Change the engine mid-flight
Living through more big-bang migrations than I care to count — I have yet to meet one that wasn't underestimated. Not in scope; engineers scope migrations reasonably well. What gets underestimated is the operational reality: running two systems simultaneously while the business continues at full speed, transactions processing, regulatory reports filing, customers unaware a rebuild is happening underneath them.
When people say "hollowing out" a monolith, they imagine moving folders. In practice, you are surgically extracting logic while maintaining referential integrity and transactional consistency across systems that don't share a runtime. Miss a step, and you don't get a bug. You get a distributed state nightmare — the kind that wakes you up at 3 AM with a pager and no clean rollback path.
This is what the Strangler Fig pattern actually looks like in production. Even after doing this multiple times, I have yet to see one that felt smooth!; but here are my honest thoughts on how to get close
The Traffic Layer: Intelligence at the Edge
Routing decisions belong at the infrastructure layer — an Ingress Controller or a Service Mesh like Envoy or Istio.
The technique is header-based routing. Not URL routing — anyone can point /api/payments at a new service. Metadata routing. You direct beta users to the new stack while 99% of traffic stays on the legacy core. This gives you canary deployments scoped to real business risk — the specific segments where the cost of failure is lowest.
The practical benefit: your first users on the new system are your own engineers. You find the 3 AM edge cases before customers do.
The Data Problem: One Master, One Truth
The biggest technical hazard in any decomposition is the distributed data problem. The principle is absolute: during the hollowing process, only one system is the Master of Record for any given bounded context. No exceptions.
The implementation uses change data capture (CDC). You attach it to the legacy SQL transaction log — or, as we did at MatahariMall, parse the binary log through a service acting as one — and every INSERT and UPDATE is streamed to a Kafka topic. The new service consumes this stream to build its own optimized read model, using whatever storage best fits its access patterns. Polyglot storage chosen for fit, not fashion.

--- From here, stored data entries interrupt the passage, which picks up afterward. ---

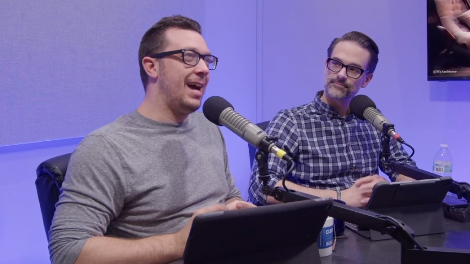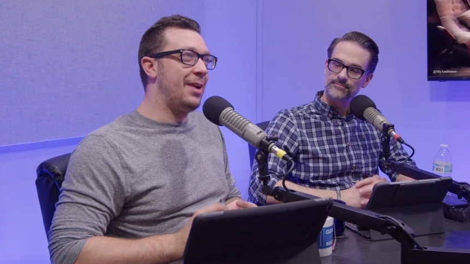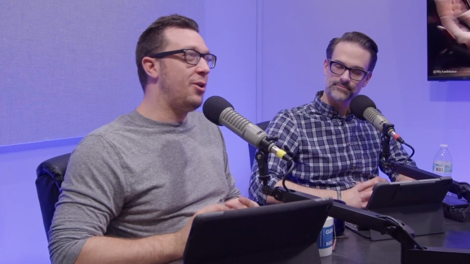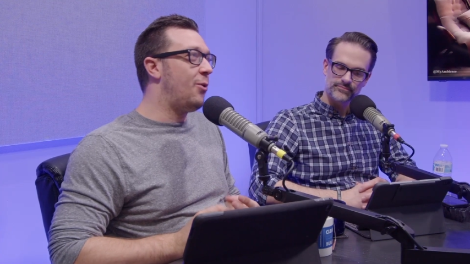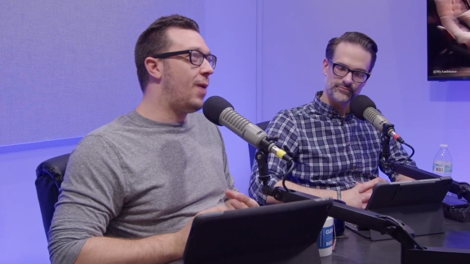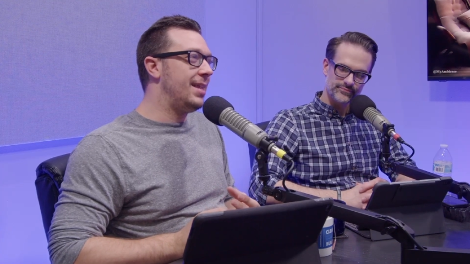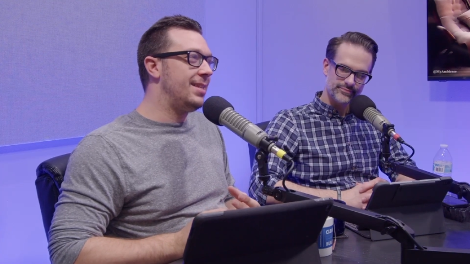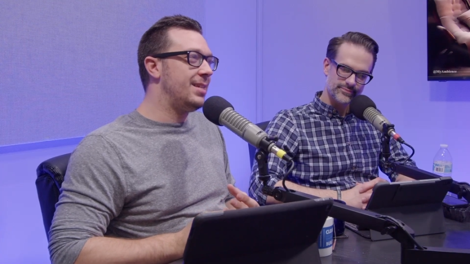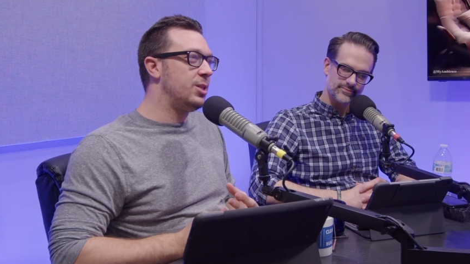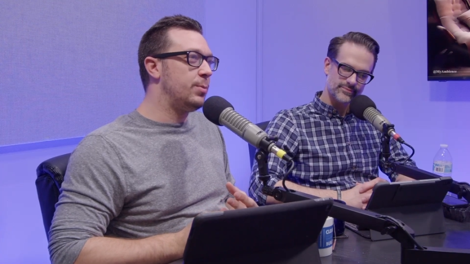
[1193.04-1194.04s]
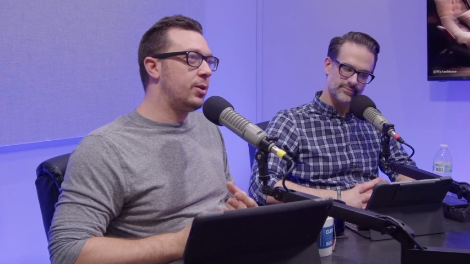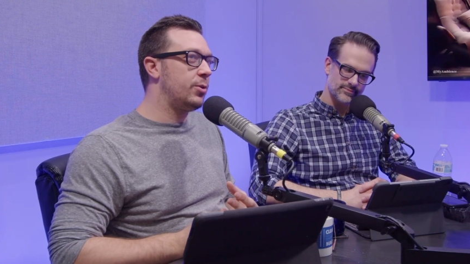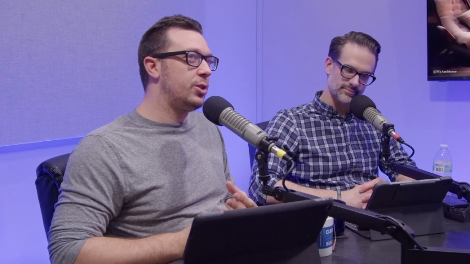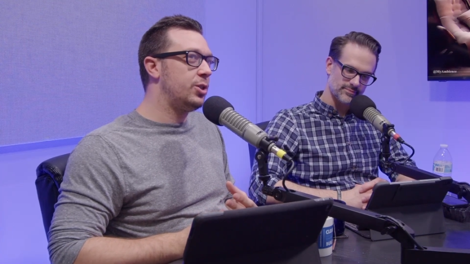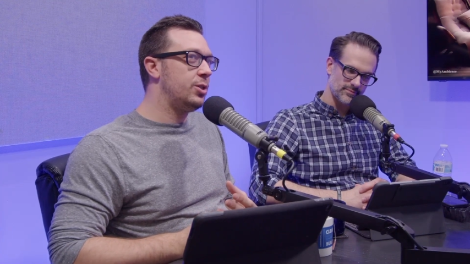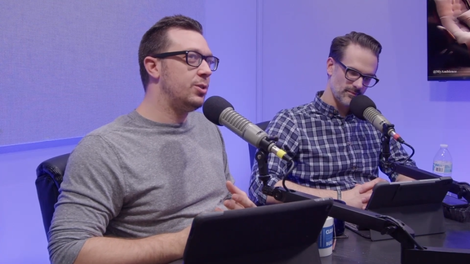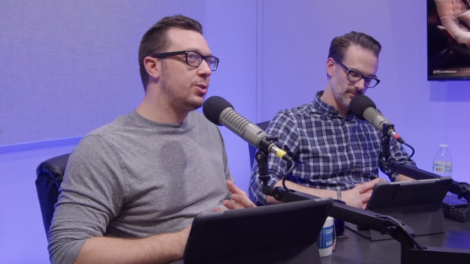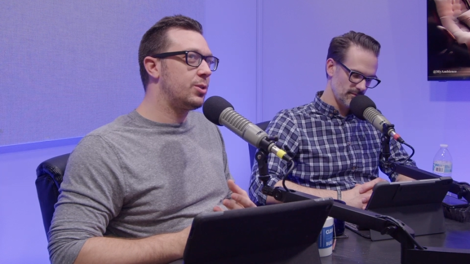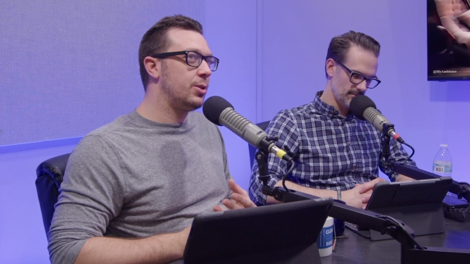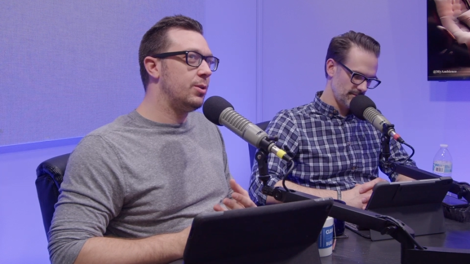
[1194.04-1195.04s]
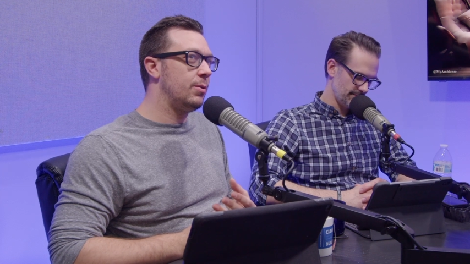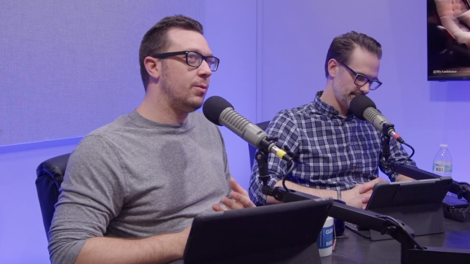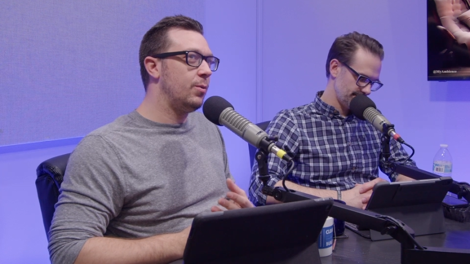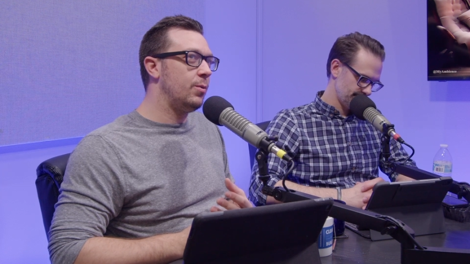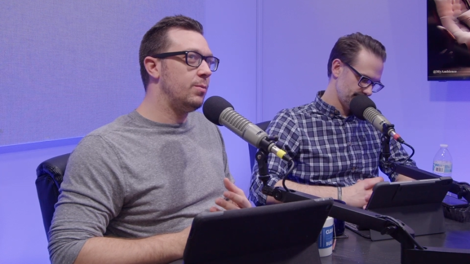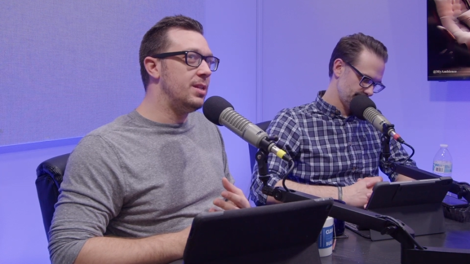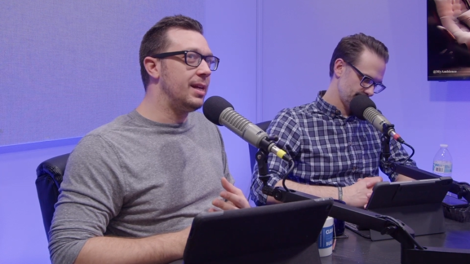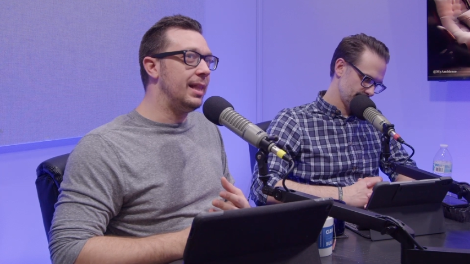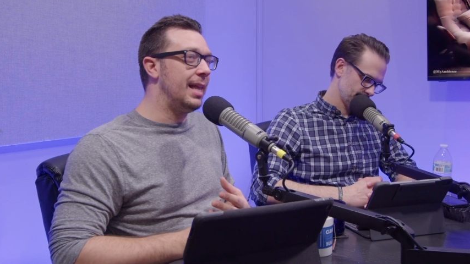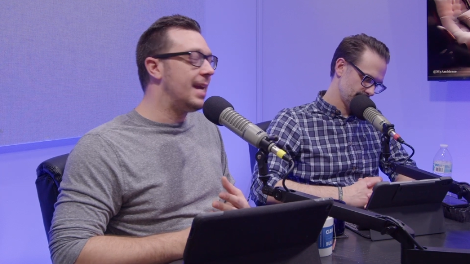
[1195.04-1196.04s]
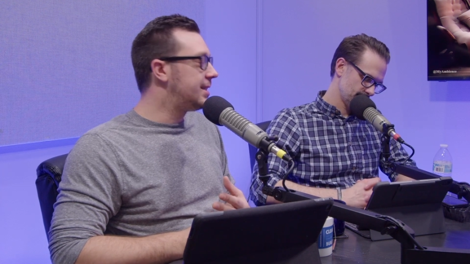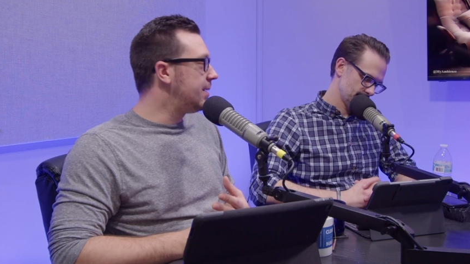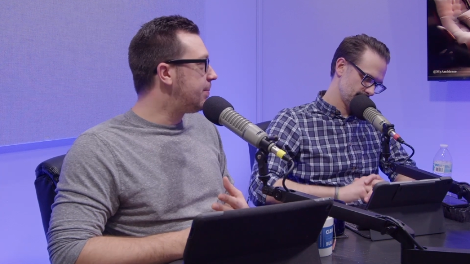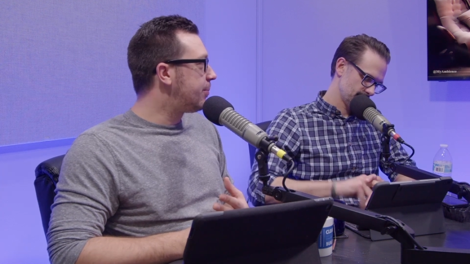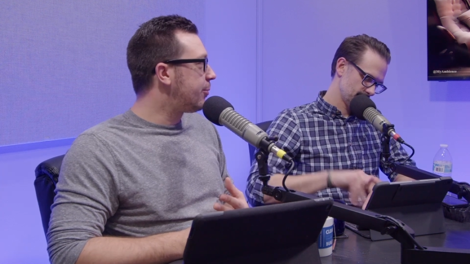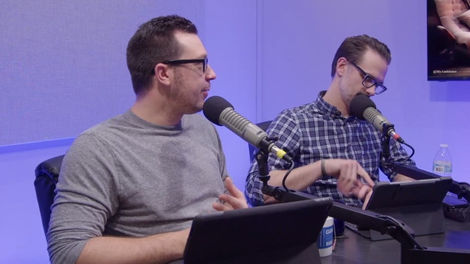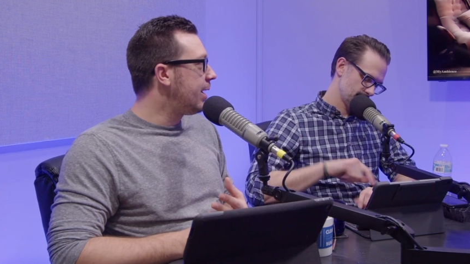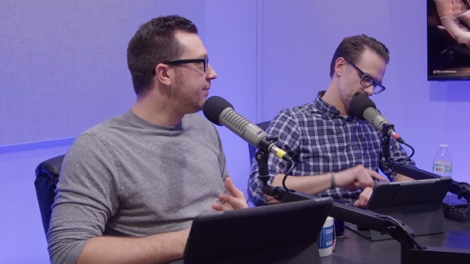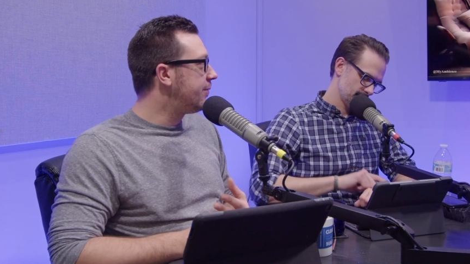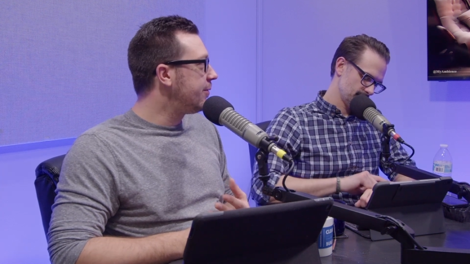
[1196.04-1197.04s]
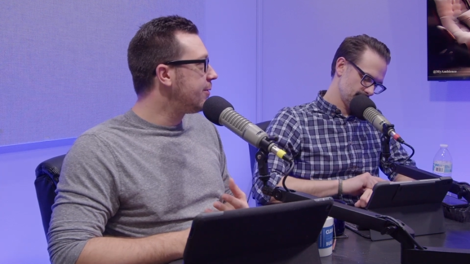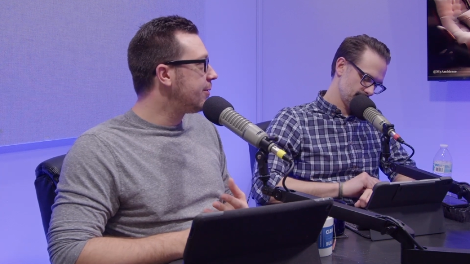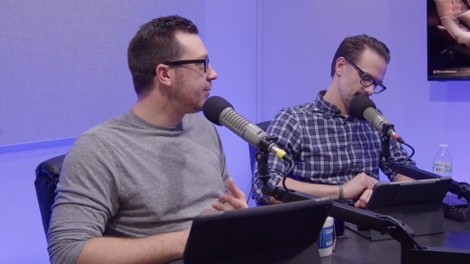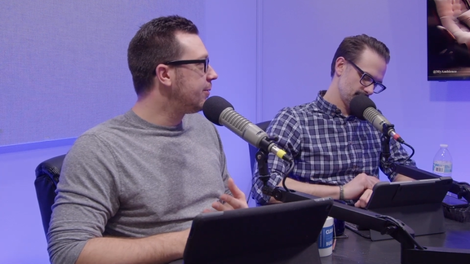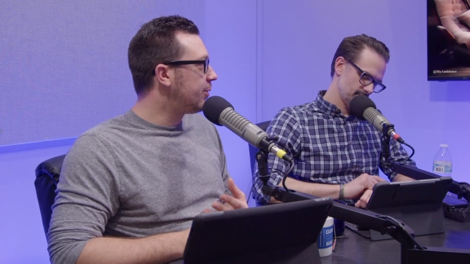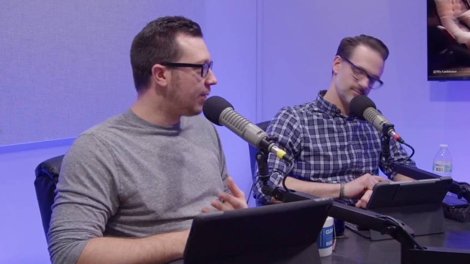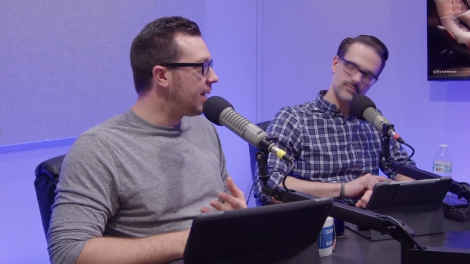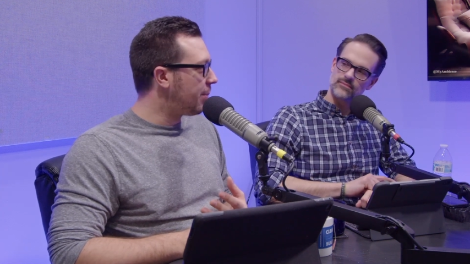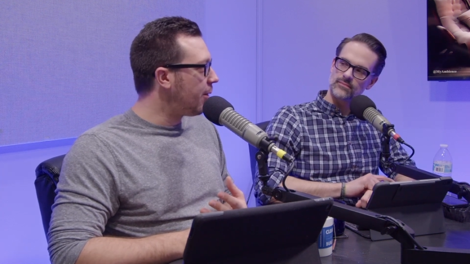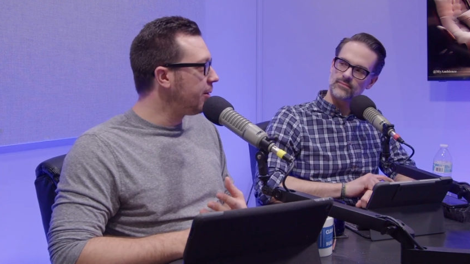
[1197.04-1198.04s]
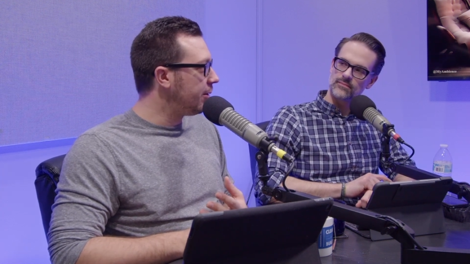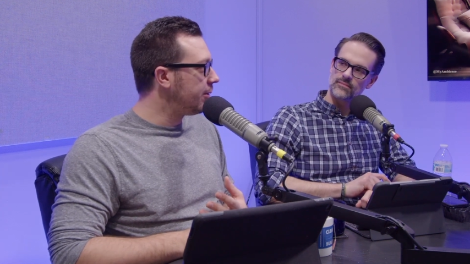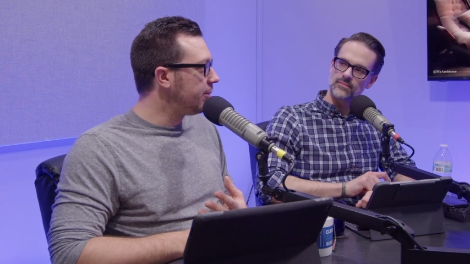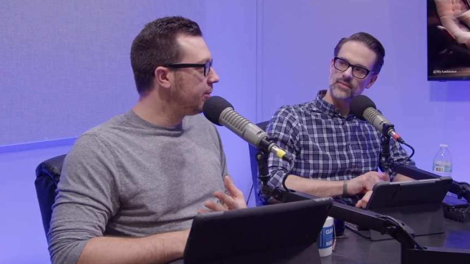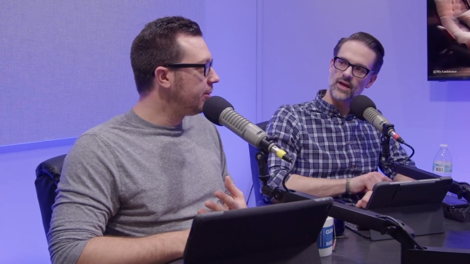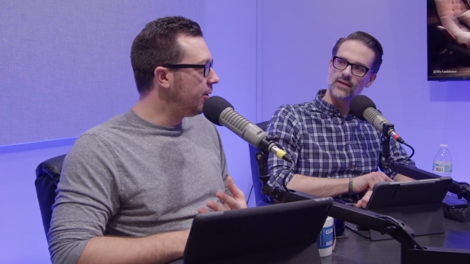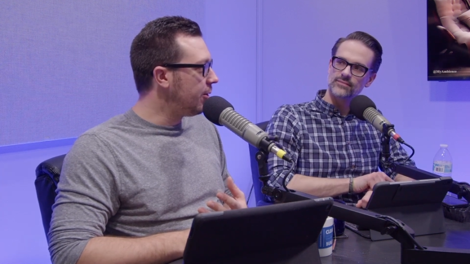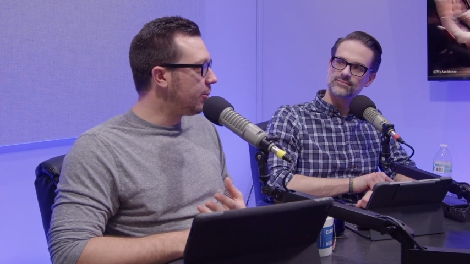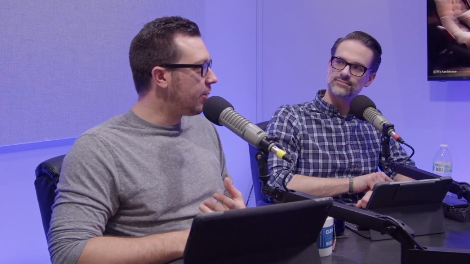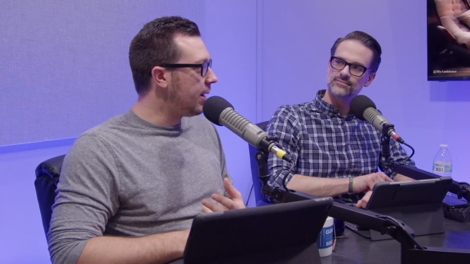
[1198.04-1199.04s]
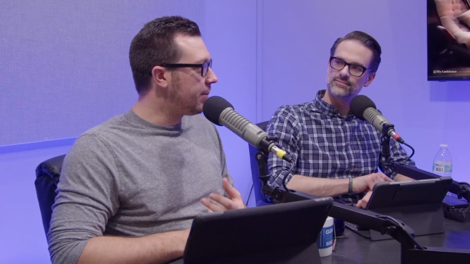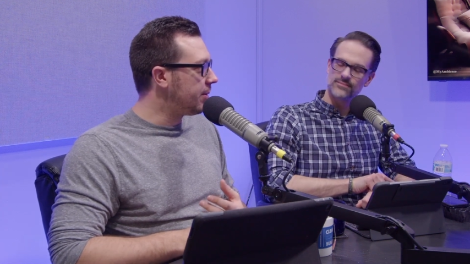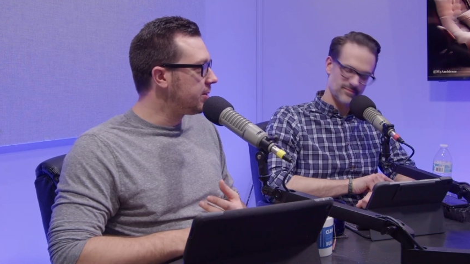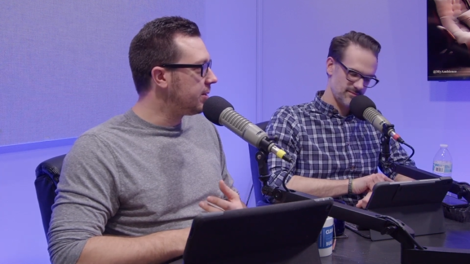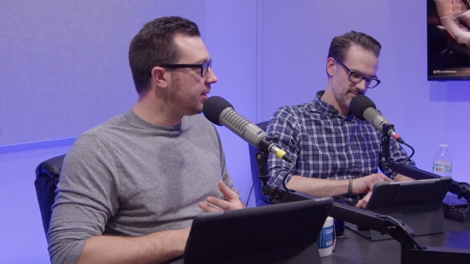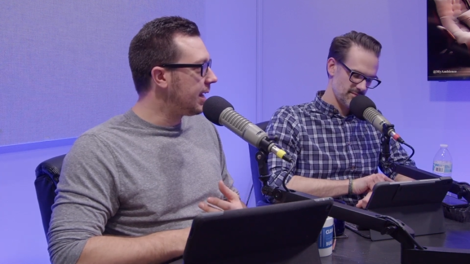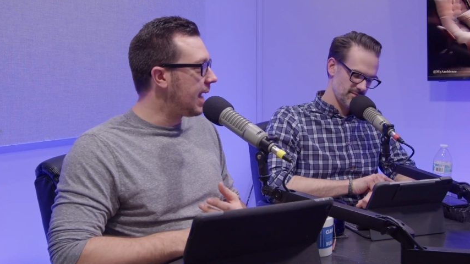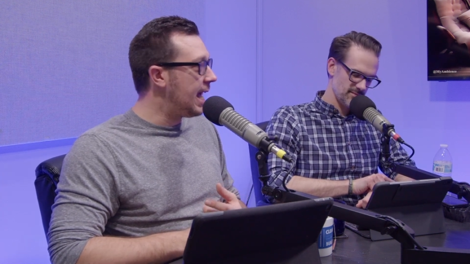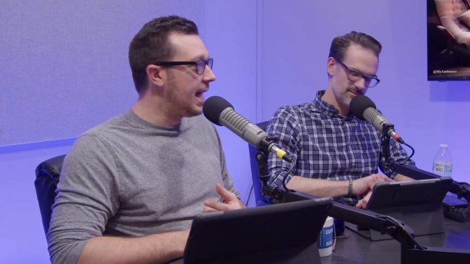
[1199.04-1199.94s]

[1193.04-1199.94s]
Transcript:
Speaker 1: I don't know why this is, but Christians neglect to pray for the right partner. Yeah. You know, the right person. Like I,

The flip is the delicate moment. When you move write authority to the new service, the CDC must reverse direction. The new service writes to its own store, and an event streams back to keep the legacy database in sync — because parts of the monolith that haven't been extracted yet still depend on it. Two systems, one coherent truth.
The Join Problem: Living in the Transitional State
At some point during the migration, you will have a piece of logic that needs data split across two systems — half in the new service's Postgres, half still in the monolith's SQL Server.
The wrong answer is to let the monolith query the new database directly. That creates tight coupling that makes the migration permanent rather than transitional. You're not extracting the service — you're just relocating the dependency.
The right answer is an API boundary: the monolith calls the new service for what it needs. The new service owns the data; the monolith asks politely.
The cost is real. You've introduced a network hop where there was previously a local join. In high-concurrency environments — and at MatahariMall we felt this acutely — that hop degrades p99 latency in ways that compound under load. We mitigate with request collapsing and sidecar caching, but don't pretend the cost disappears. It doesn't. It becomes manageable. That's different.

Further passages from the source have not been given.